Carol White stared at him, then said slowly, "No. Mr. Rawlinson would have still been away at school. But I do. I remember Jasmine."

Unasked, Kincaid picked up a visitor's chair and swung it around next to the desk, never taking his eyes from Carol White's face. "You do?"

Still hesitant, she continued. "I know it's a bit silly of me, but I hate to admit I've been here as long as I have. I came here straight from leaving school, same as Jasmine, but she was a couple of years older."

"Mr. Rawlinson needed two secretaries?"

"You could say that." She smiled, showing even, white teeth. "Mr. Rawlinson liked pretty young girls, and we were both that, if I do say so myself." Holding up a hand to forestall Kincaid interrupting, she added, "Oh, I don't mean he was a real dirty old man-never tried anything on, as far as I know-he just fancied himself a bit of a rogue. And since he paid us the bare minimum in those days, I guess he could afford us."

Having moved around to the side of Carol's desk, Kincaid discovered that what he had thought to be a dress was actually a thigh-length tunic, beneath which she wore skintight, black, stretch trousers, and high-heeled sandals. Following his appreciative gaze, she laughed. "Dressed courtesy of my teenage daughter, who can't stand for her old mum to go out looking like a frump." Then sobering, she said, "Truthfully, I think Mr. Rawlinson intended from the beginning to groom me as Jasmine's successor. She must have made it as clear to him as she did everyone else that she didn't intend to stay in this poky town any longer than she had to. Jasmine was ferociously ambitious, Mr. Kincaid. What became of her? Is she a great success? I could never see her as housewife and kids material."

"No, she never married. And she did quite well for herself. She was supervisor in a borough planning office."

"Was?" Carol White asked quietly. "Then she's-"

"She had cancer."

"Oh. I'm sorry." Her eyes filled with tears and she shook her head. "God, how silly of me. It's not even as though we were great friends, haven't thought of her in years-it's just that whenever I hear of someone I knew growing up dying, it gets me right here." She thumped her chest with a fist, then reached in her desk drawer for a box of tissues and blew her nose. "A reminder of my own mortality, I guess.

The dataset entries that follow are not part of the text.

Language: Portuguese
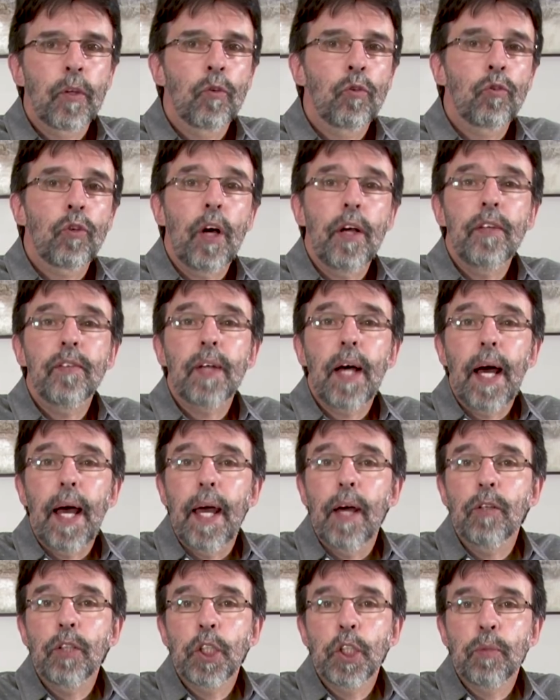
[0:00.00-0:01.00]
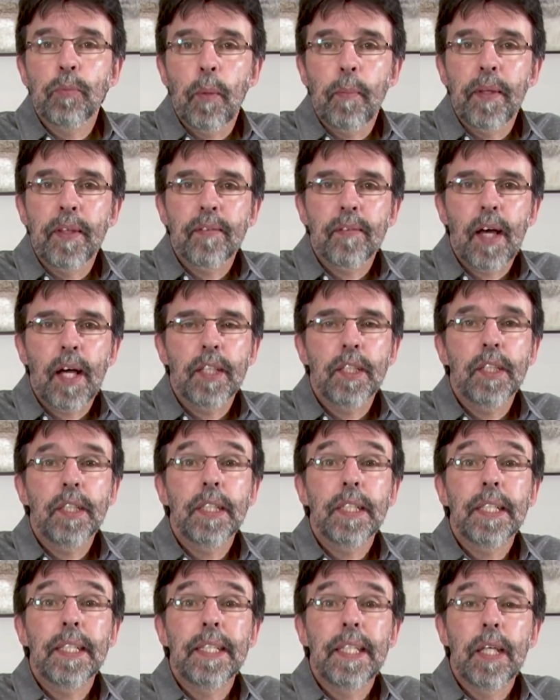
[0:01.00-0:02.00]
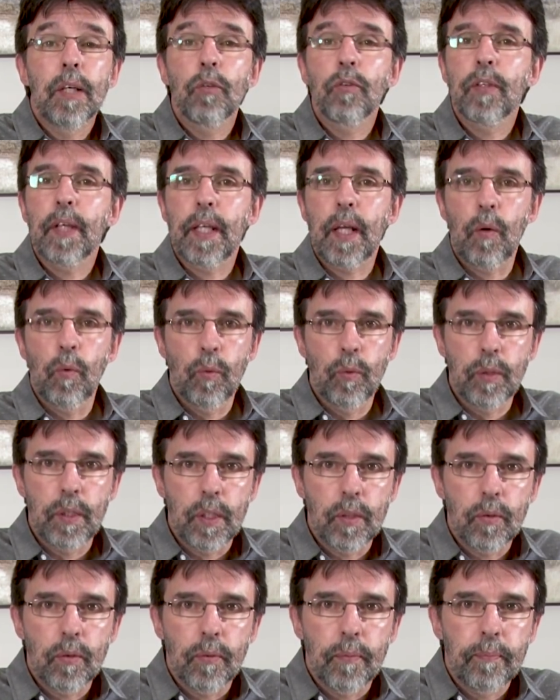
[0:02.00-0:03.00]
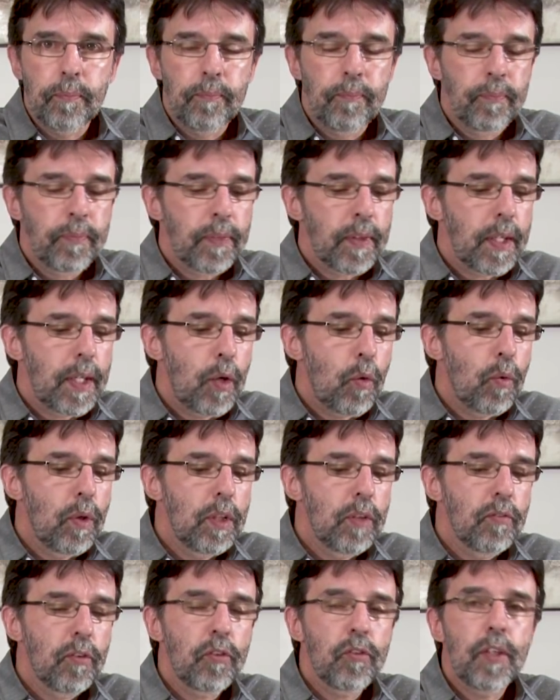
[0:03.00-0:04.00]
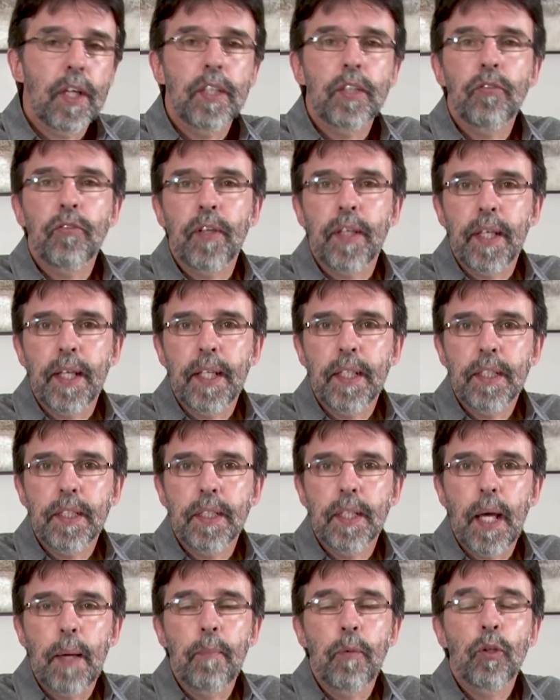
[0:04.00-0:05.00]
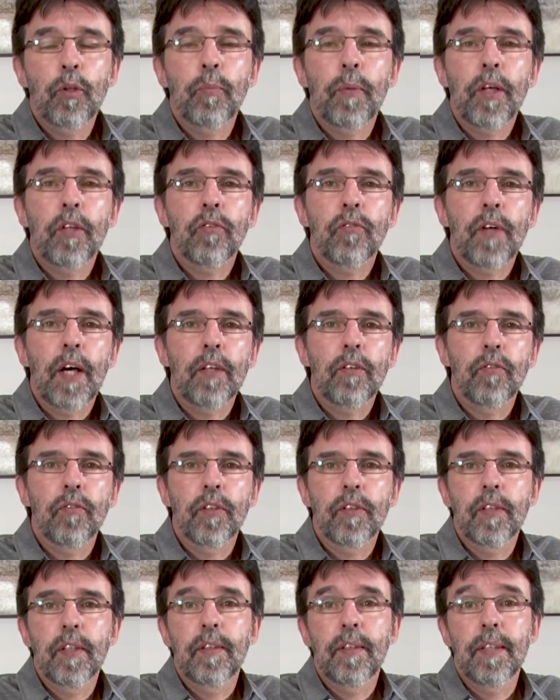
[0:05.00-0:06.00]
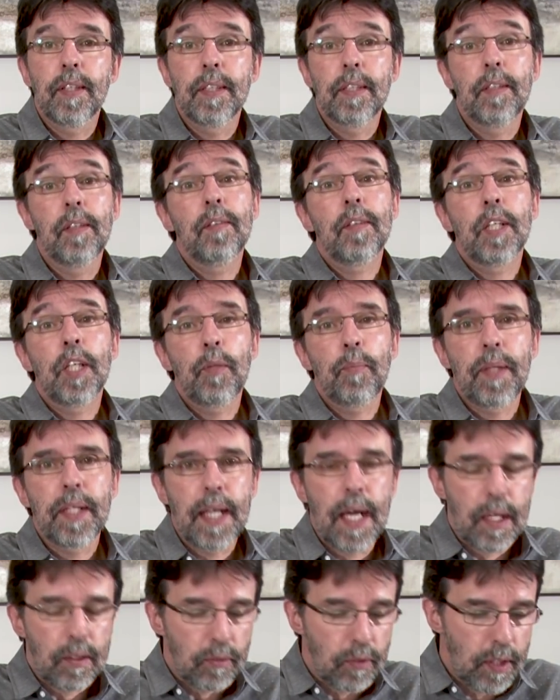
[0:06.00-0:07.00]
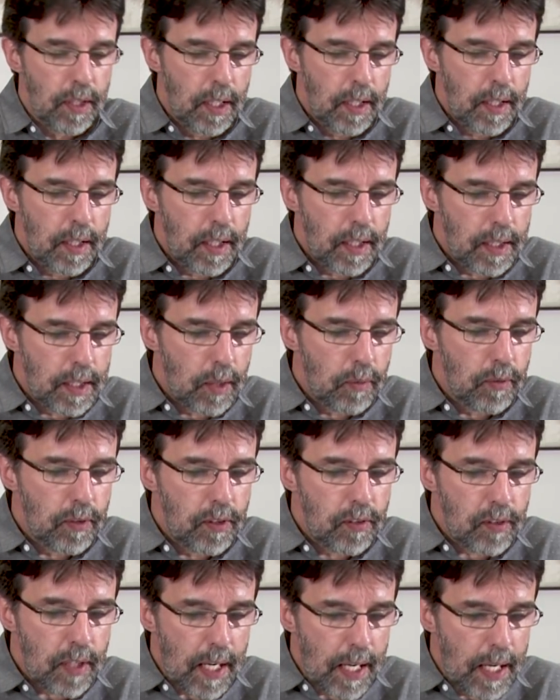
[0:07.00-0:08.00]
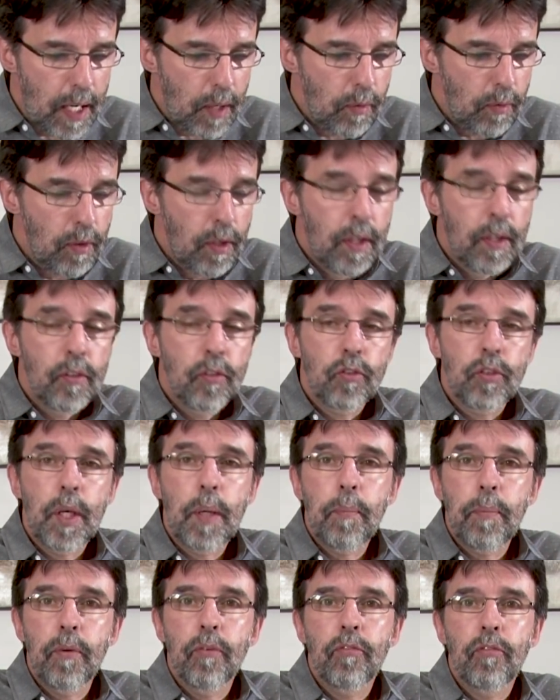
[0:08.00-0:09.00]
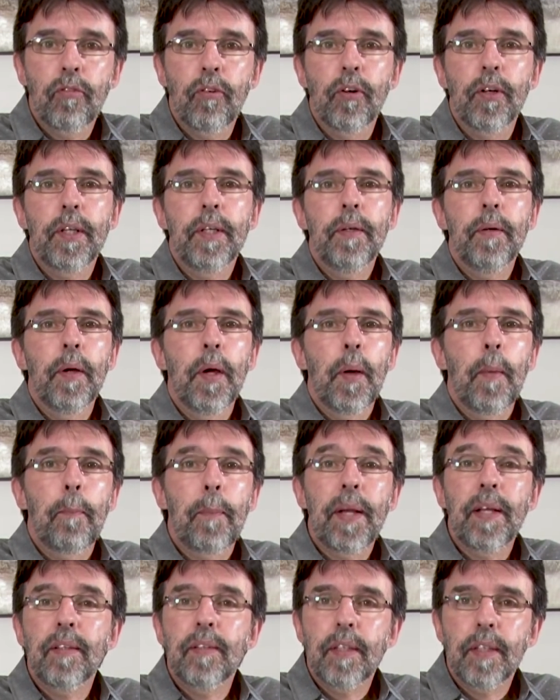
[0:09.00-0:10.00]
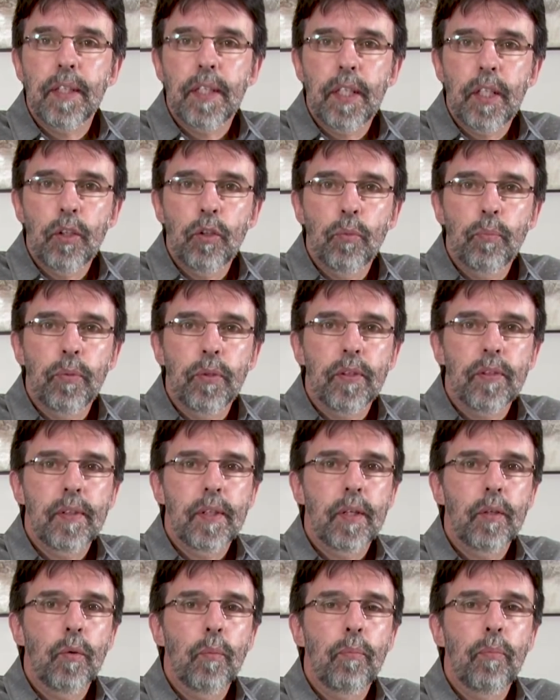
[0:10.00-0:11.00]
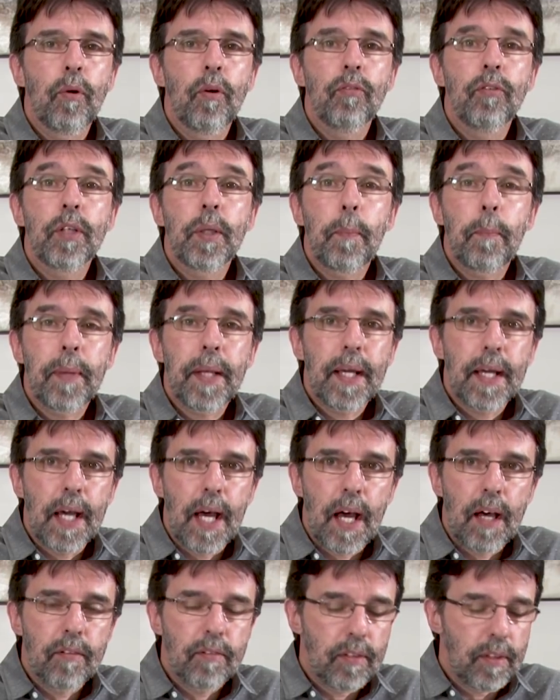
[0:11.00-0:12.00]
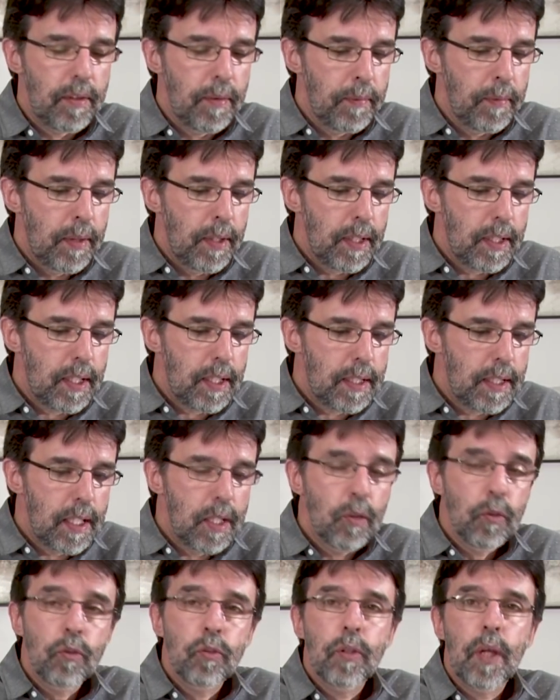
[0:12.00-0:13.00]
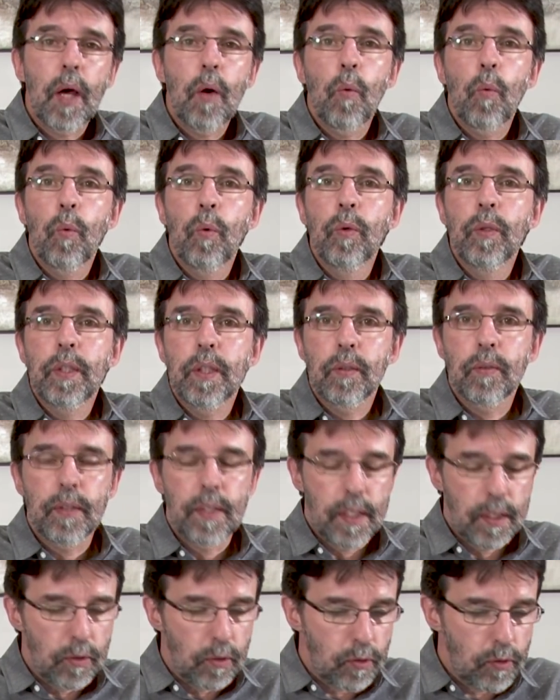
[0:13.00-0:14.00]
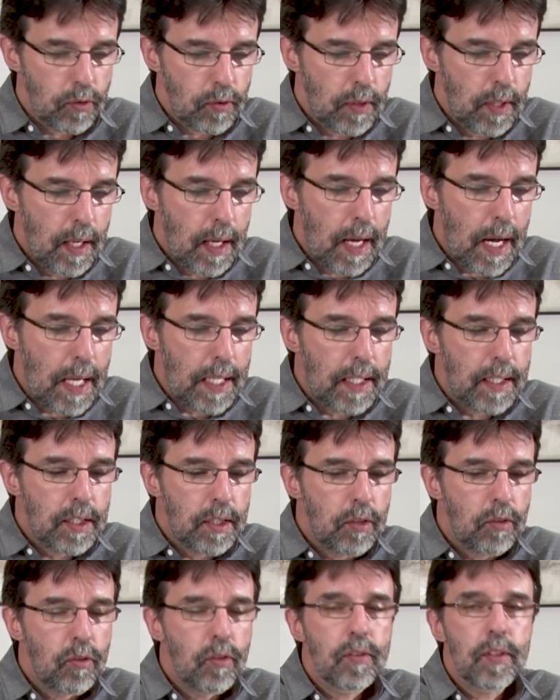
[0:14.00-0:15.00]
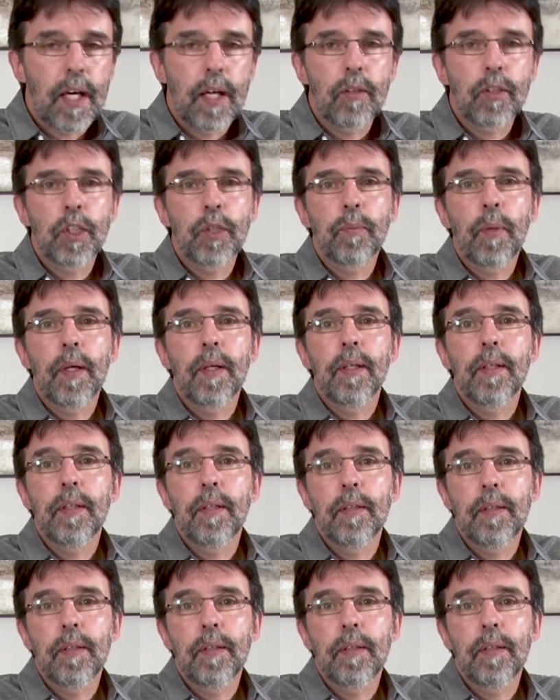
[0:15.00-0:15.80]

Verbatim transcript: só Israel tinha uma mensagem de que Deus era único. E quando você é diferente, é muito mais fácil você ser discriminado, então Israel sempre foi perseguido por ser um povo que pregava que Deus é o único Deus. Além disso, Israel tinha, uma,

If it can happen to them, it can happen to you."

"I know exactly what you mean," Kincaid said, thinking of his own reaction, not only to the deaths of those he knew, but to the deaths of strangers-that aching sense of loss he never quite managed to control.

"But I don't understand." Giving her eyes one last wipe, Carol threw the tissues in the wastebin beneath her desk and collected herself. "Why are you asking about Jasmine?"

Kincaid gave her an answer even more brief than the one he'd given Alice Finney, but she nodded, apparently satisfied. Years of working in a solicitor's office would have taught her to be discreet.

"You said you weren't particularly close friends?"